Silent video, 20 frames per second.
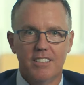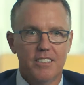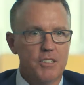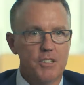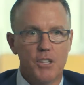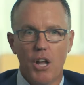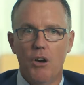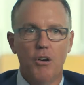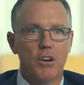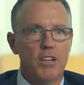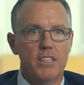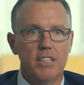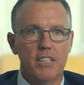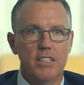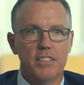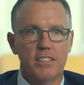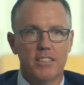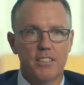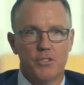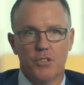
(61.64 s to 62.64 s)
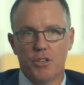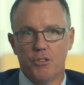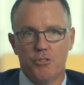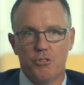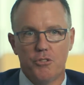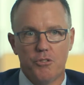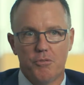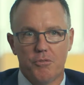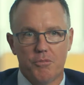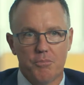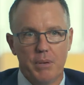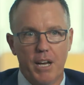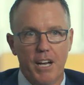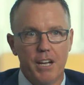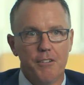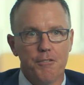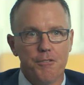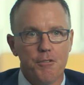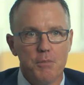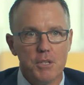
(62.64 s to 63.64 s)
No idea, because I was
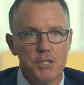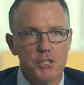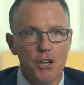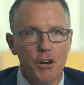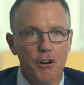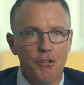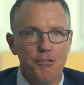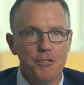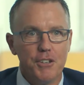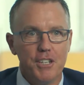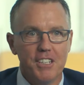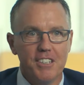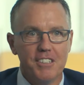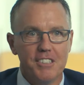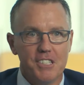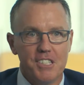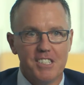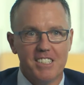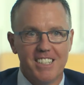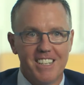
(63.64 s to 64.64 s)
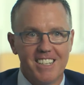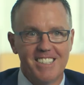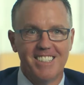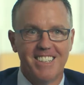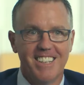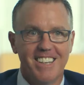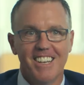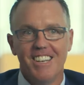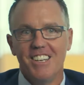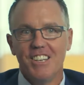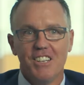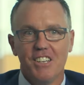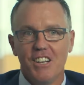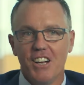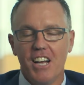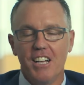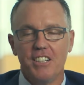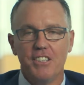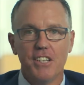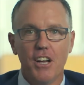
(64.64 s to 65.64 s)
paying it for myself, just
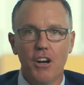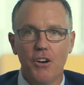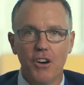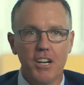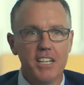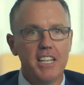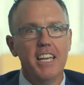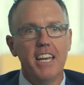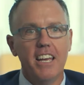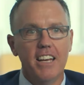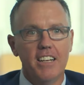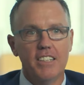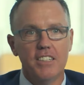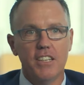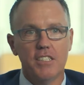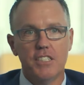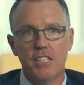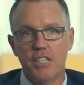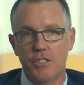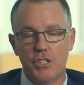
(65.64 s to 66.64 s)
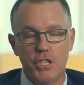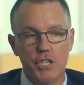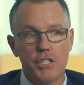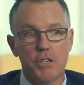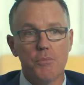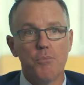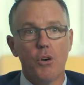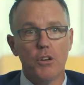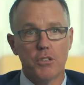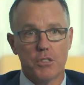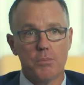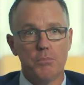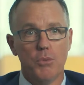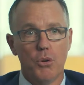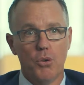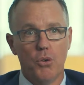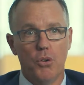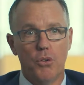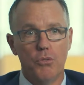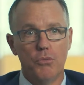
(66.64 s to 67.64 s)
I had no idea. And she said, what's
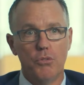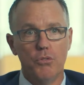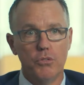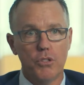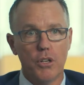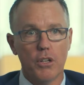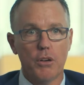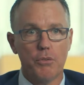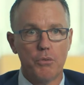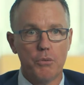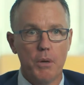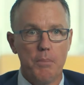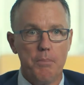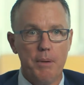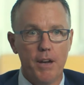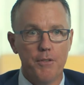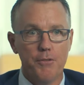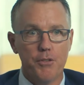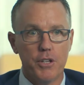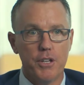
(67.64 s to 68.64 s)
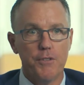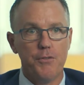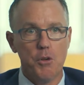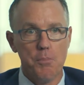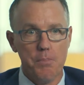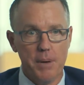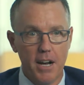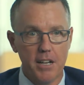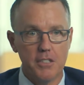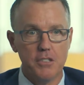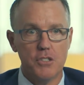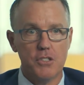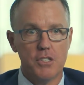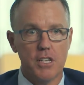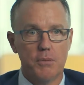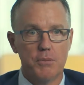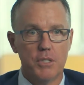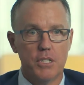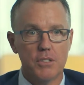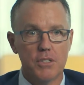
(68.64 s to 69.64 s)
more? Well, not only will we pay for it, if you pass your
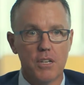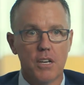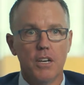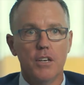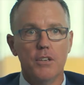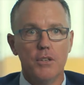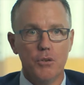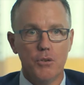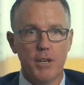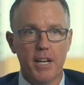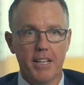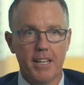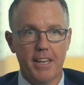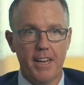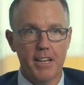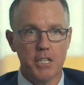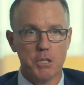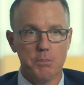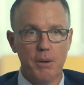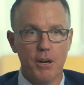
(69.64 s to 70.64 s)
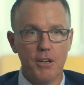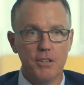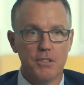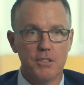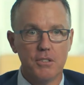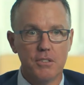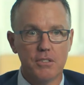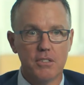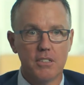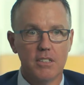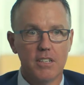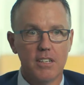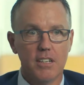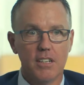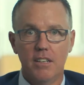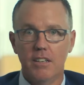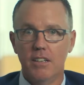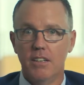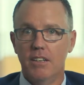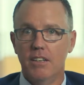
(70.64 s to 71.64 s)
subjects, you'll get a cash bonus.
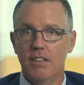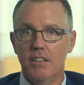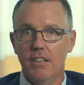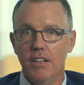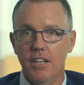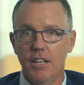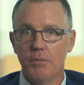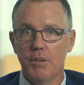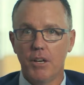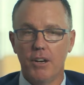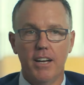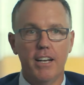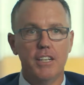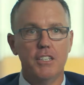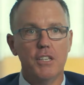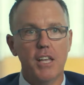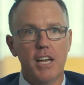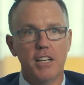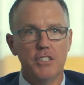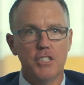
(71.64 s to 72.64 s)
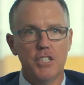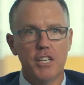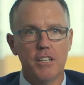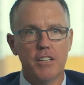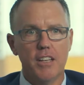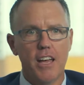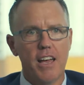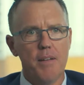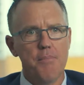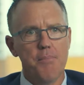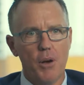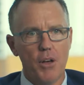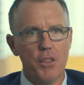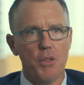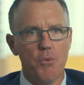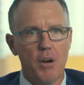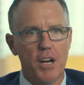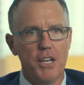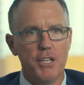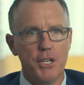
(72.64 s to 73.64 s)
And I'm going, and she said, and by
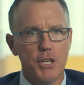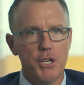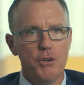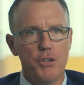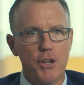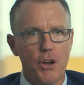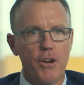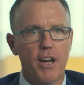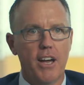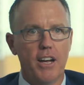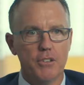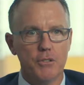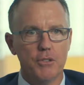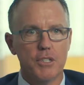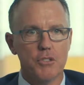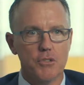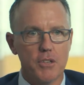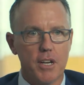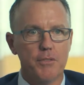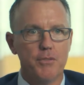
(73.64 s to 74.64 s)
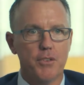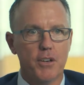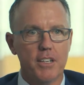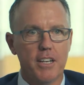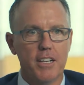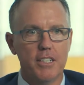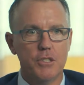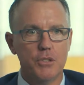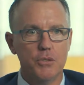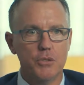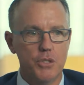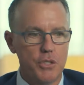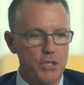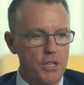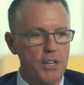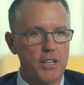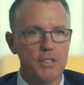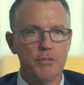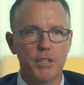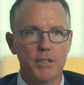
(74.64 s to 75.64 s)
the way, you know how to extract financials, you
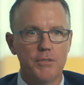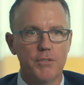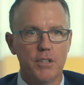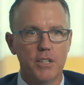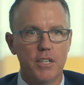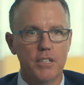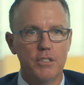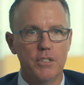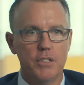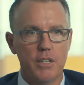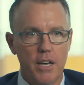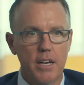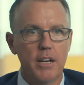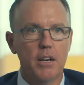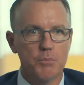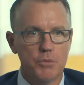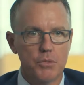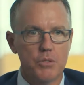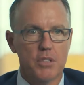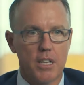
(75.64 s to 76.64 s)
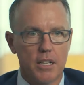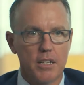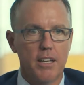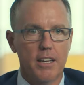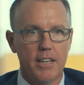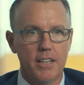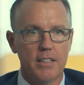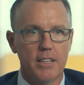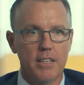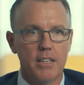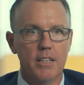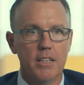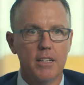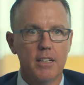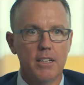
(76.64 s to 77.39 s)
know how to read financials. Yeah, I'm studying accounting.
-------
ABOUT THIS EXERCISE = Transcribe the records verbatim, excluding pictures.

WRITTEN ANSWER =
Silent video, 20 frames per second.
(61.64 s to 62.64 s)
(62.64 s to 63.64 s)
No idea, because I was
(63.64 s to 64.64 s)
(64.64 s to 65.64 s)
paying it for myself, just
(65.64 s to 66.64 s)
(66.64 s to 67.64 s)
I had no idea. And she said, what's
(67.64 s to 68.64 s)
(68.64 s to 69.64 s)
more? Well, not only will we pay for it, if you pass your
(69.64 s to 70.64 s)
(70.64 s to 71.64 s)
subjects, you'll get a cash bonus.
(71.64 s to 72.64 s)
(72.64 s to 73.64 s)
And I'm going, and she said, and by
(73.64 s to 74.64 s)
(74.64 s to 75.64 s)
the way, you know how to extract financials, you
(75.64 s to 76.64 s)
(76.64 s to 77.39 s)
know how to read financials. Yeah, I'm studying accounting.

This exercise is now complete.